I’m not giving up or dropping a thing (at least not right now), I’m just committed to thinking and working smarter–that common sense thing many of us forget about. By delegating more and empowering more of my team members, and through consciously focusing on being more efficient, effective, and efficacious–I know that I can significantly reduce those 90+ hours (and maintain that steady ship).
Life shouldn’t just be about our resume, and we sprinkle in some “me time”. Our funeral shouldn’t just have coworkers and a few family members present. Our eulogy shouldn’t look cookie-cutter, like our names and key details were simply swapped out with some other crazed workaholic’s information.
If God wanted me to spend my life alone then He could’ve birthed me without parents, and limited my contact with other humans. He’s more than capable of that feat, don’t you think? Instead, He’s helped me to interweave hundreds of relationships with people who have touched and changed my life, and vice versa. If life has a great deal to do with relationships, then shouldn’t we be investing more time in those relationships? That’s kind of a “duh-rah” moment there, don’t you think?

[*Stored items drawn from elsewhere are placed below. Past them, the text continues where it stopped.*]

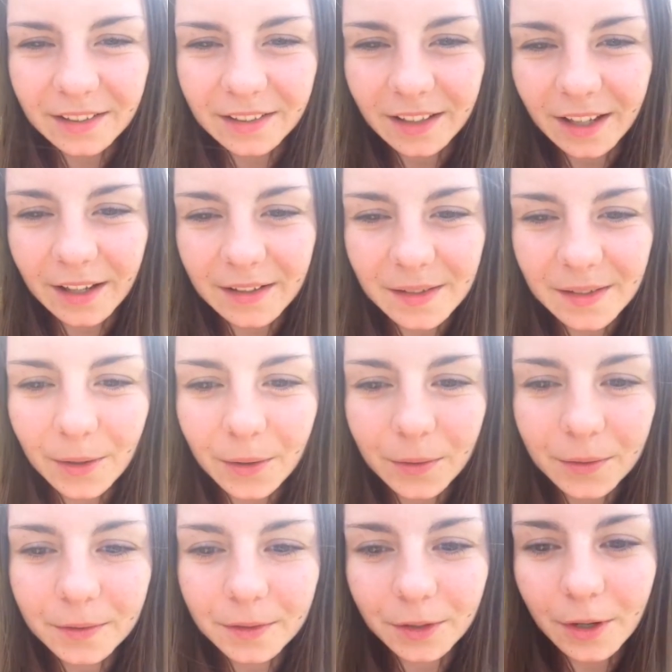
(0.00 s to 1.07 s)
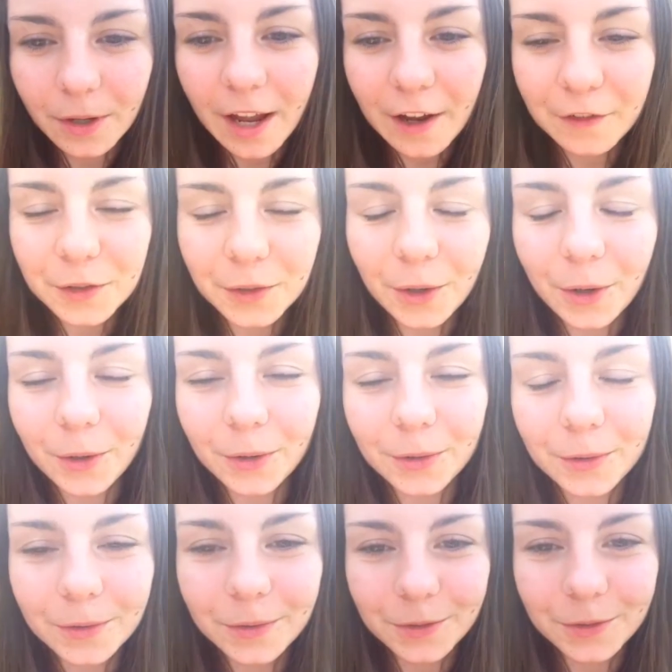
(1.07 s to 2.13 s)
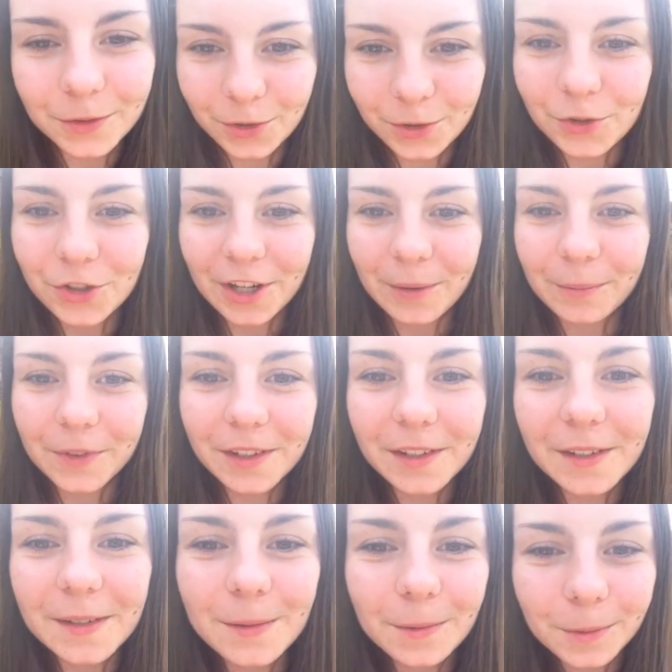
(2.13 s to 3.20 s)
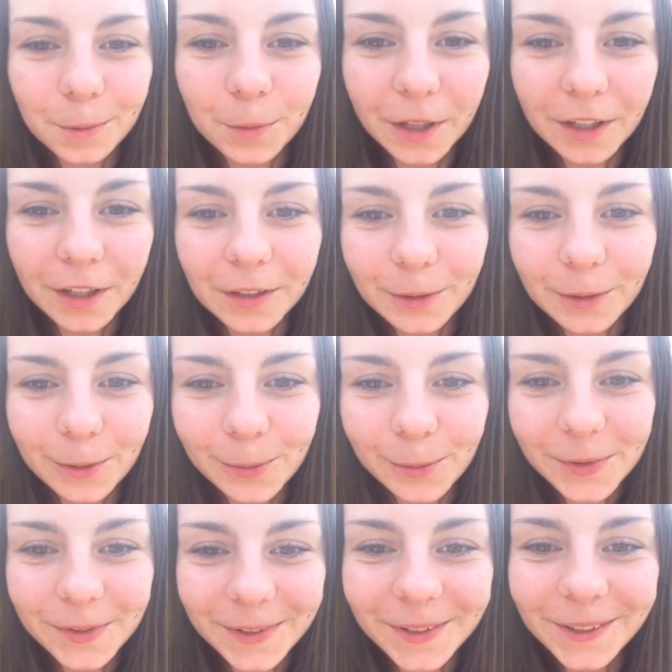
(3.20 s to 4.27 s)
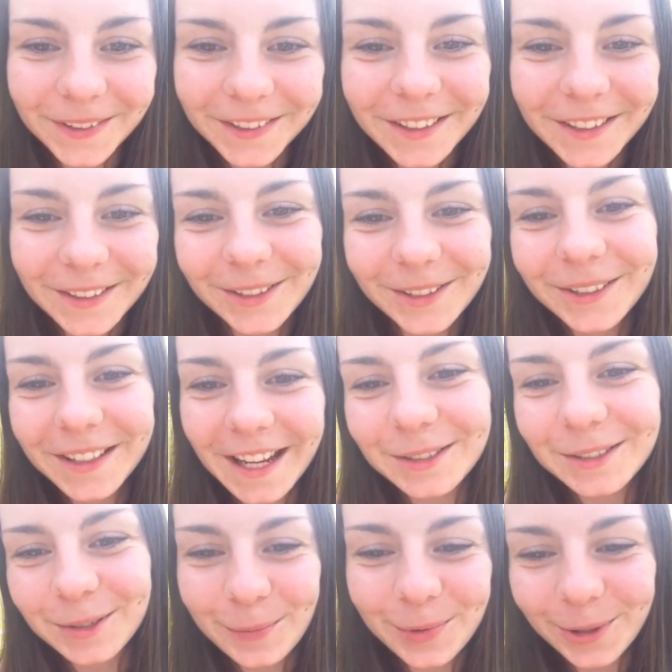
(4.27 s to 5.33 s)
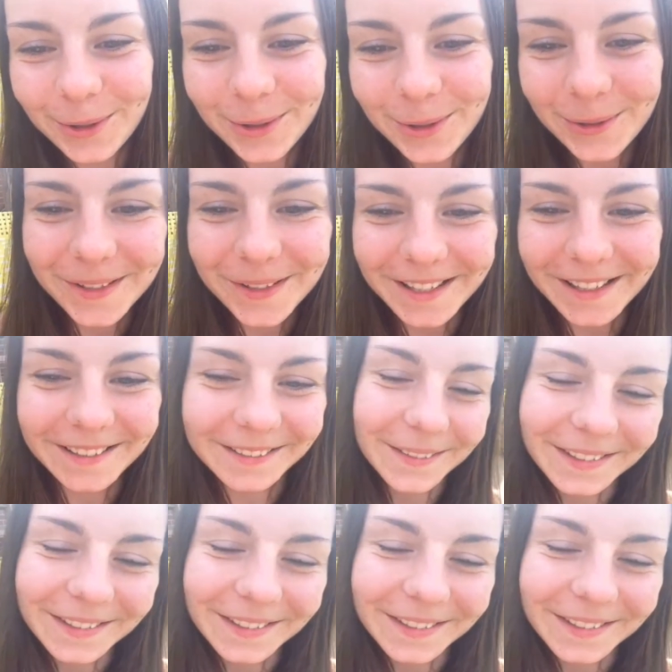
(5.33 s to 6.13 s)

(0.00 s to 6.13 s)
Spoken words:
yeah, so you have to go to jump these weird loops to get your produce, andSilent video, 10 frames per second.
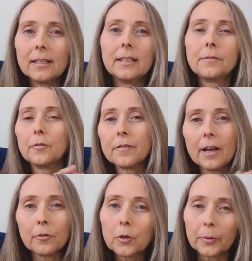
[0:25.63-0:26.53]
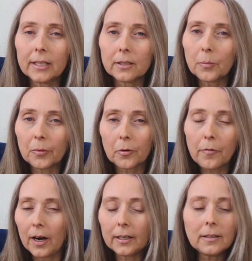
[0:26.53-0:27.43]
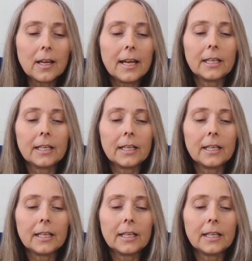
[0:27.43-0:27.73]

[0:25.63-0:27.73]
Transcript: if you've never created a profile,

So I’m officially releasing myself from these 90-plus-hour shackles. Yep, I might risk some great professional opportunities, but God has even better opportunities waiting for me in my personal life. I’m choosing to seize those opportunities and not take my last breath with any shoulda, woulda, coulda, what-in-the-hell’as. When I leave this level of existence, every person who has ever known me will say, “Natasha, now that woman right there, she truly lived a full and exciting life!”
Well folks, I’ve gotta go…I’ve got some real living to do!